Transcription termination mediated by the ring-shaped, ATP-dependent Rho motor is a multipurpose regulatory mechanism specific to bacteria and constitutes an interesting target for the development of new antibiotics. Although Rho-dependent termination can punctuate gene expression or contribute to the protection of the genome at hundreds of sites within a given bacterium, its exact perimeter and site- or species-specific features remain insufficiently characterized.
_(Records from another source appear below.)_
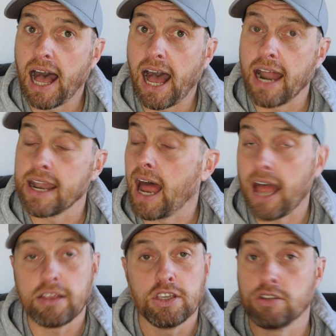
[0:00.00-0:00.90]
And
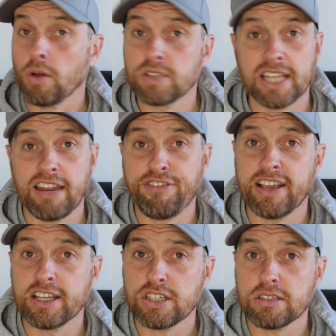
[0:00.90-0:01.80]
you don't see any
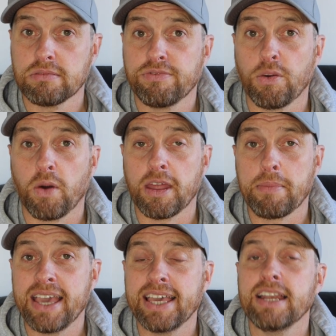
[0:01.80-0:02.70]
figures for what they're
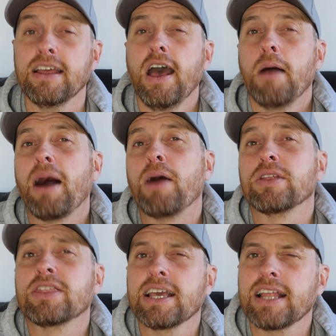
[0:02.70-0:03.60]
making, but I
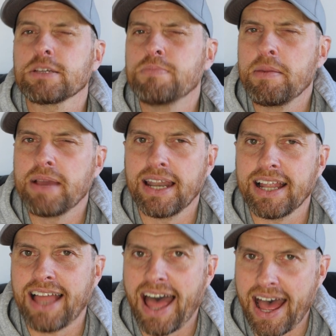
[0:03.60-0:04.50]
would think that's maybe a
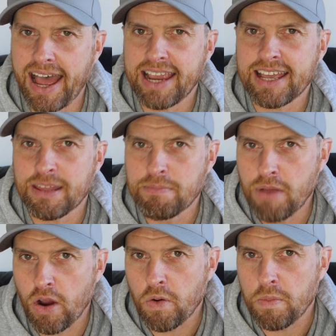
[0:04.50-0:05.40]
little high at the
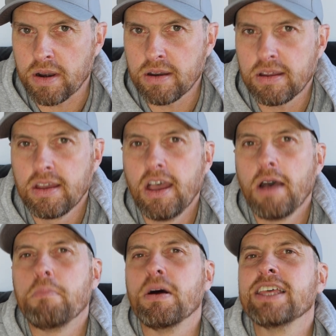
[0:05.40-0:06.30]
moment.
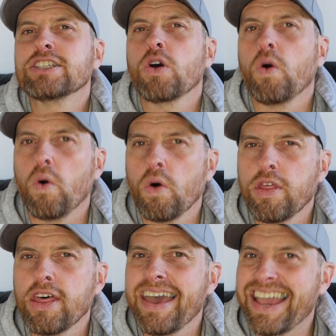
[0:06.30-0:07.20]
But there's
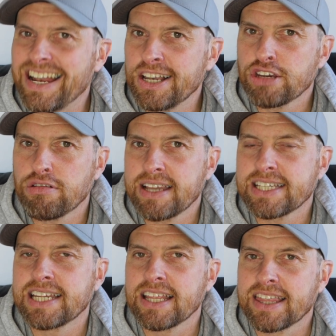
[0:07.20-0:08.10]
other
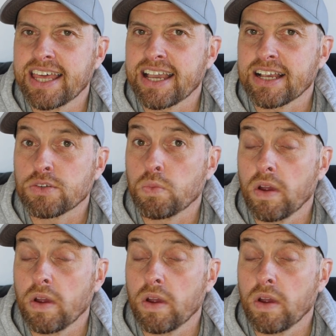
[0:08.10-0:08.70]
interesting things.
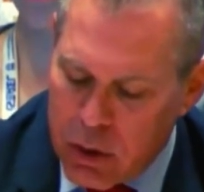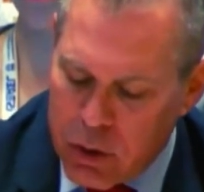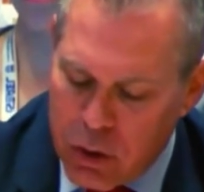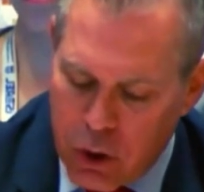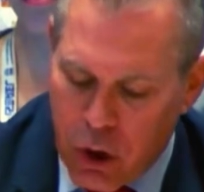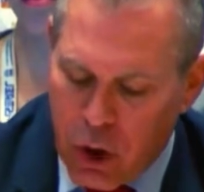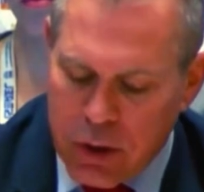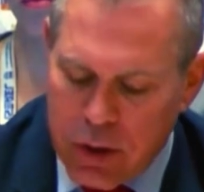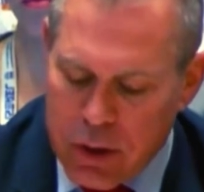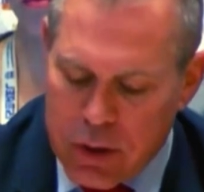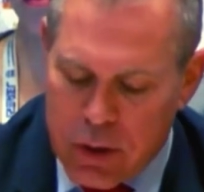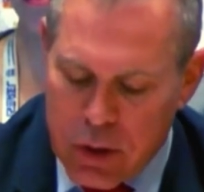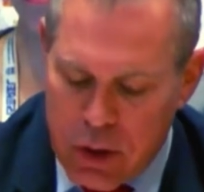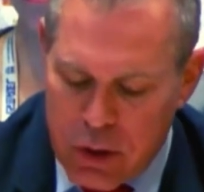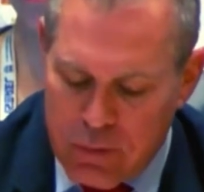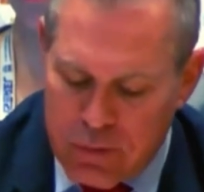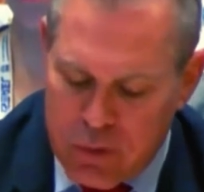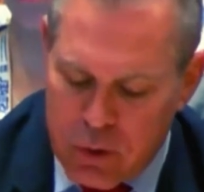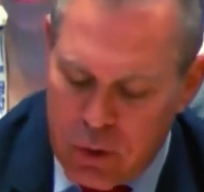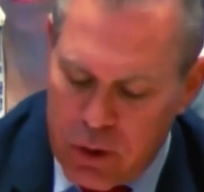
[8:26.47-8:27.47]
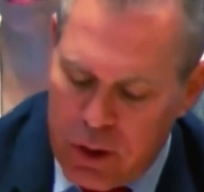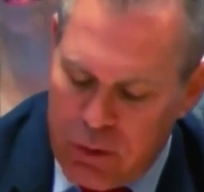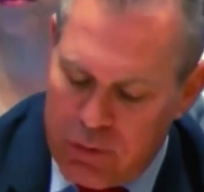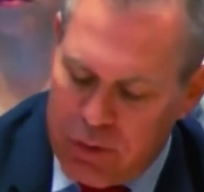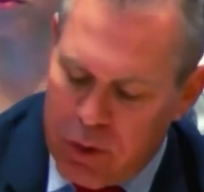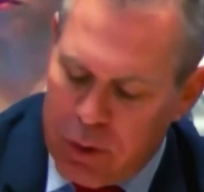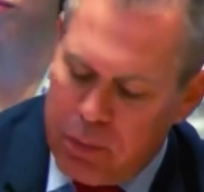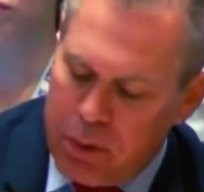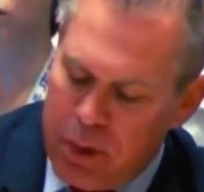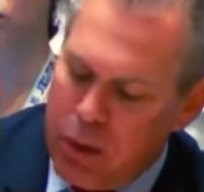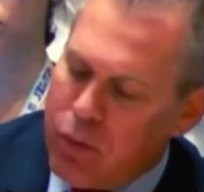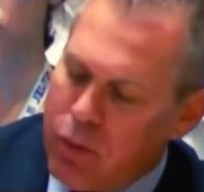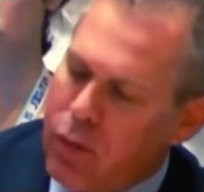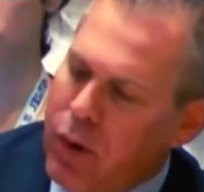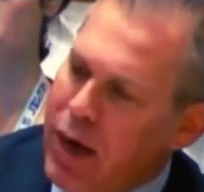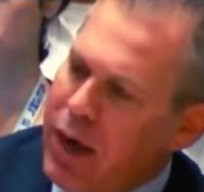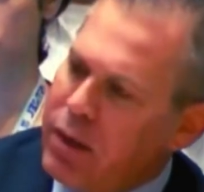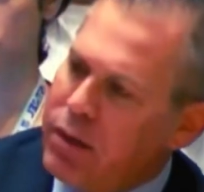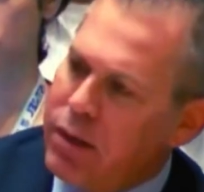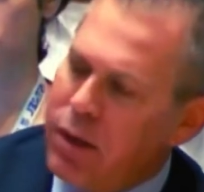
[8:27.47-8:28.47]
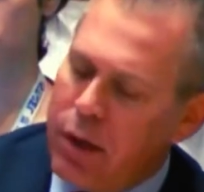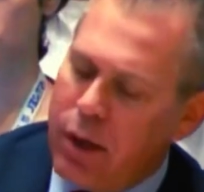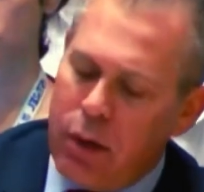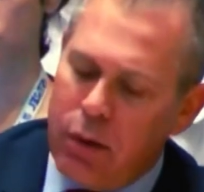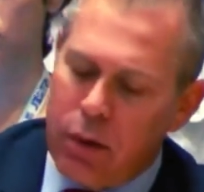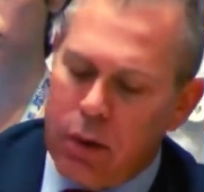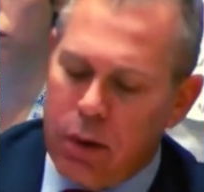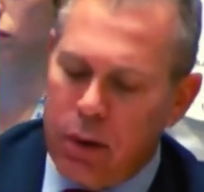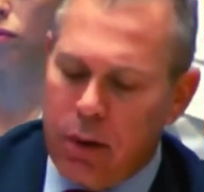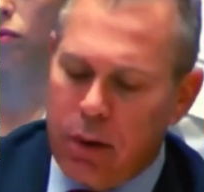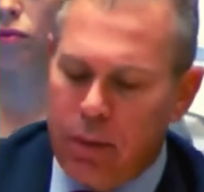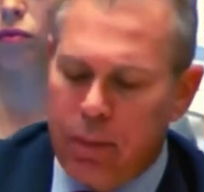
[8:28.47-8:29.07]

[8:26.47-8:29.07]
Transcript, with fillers: not deserve to even be raised here?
New advanced approaches are required to explore thoroughly the diversity of Rho-dependent terminators and the complexity of associated mechanisms. Current in vitro analyses of Rho-dependent termination rely on radiolabeling, gel electrophoresis, and phosphorimaging of transcription reaction products and are thus hazardous, inconvenient, and low-throughput. To address these limitations, we have developed the first in vitro assay using a fluorescence detection modality to study Rho-dependent transcription termination. This powerful experimental tool accurately estimates terminator strengths in a matter of minutes and is optimized for a microplate reader format allowing multiplexed characterization of putative terminator sequences and mechanisms or high-throughput screening of new drugs targeting Rho-dependent termination.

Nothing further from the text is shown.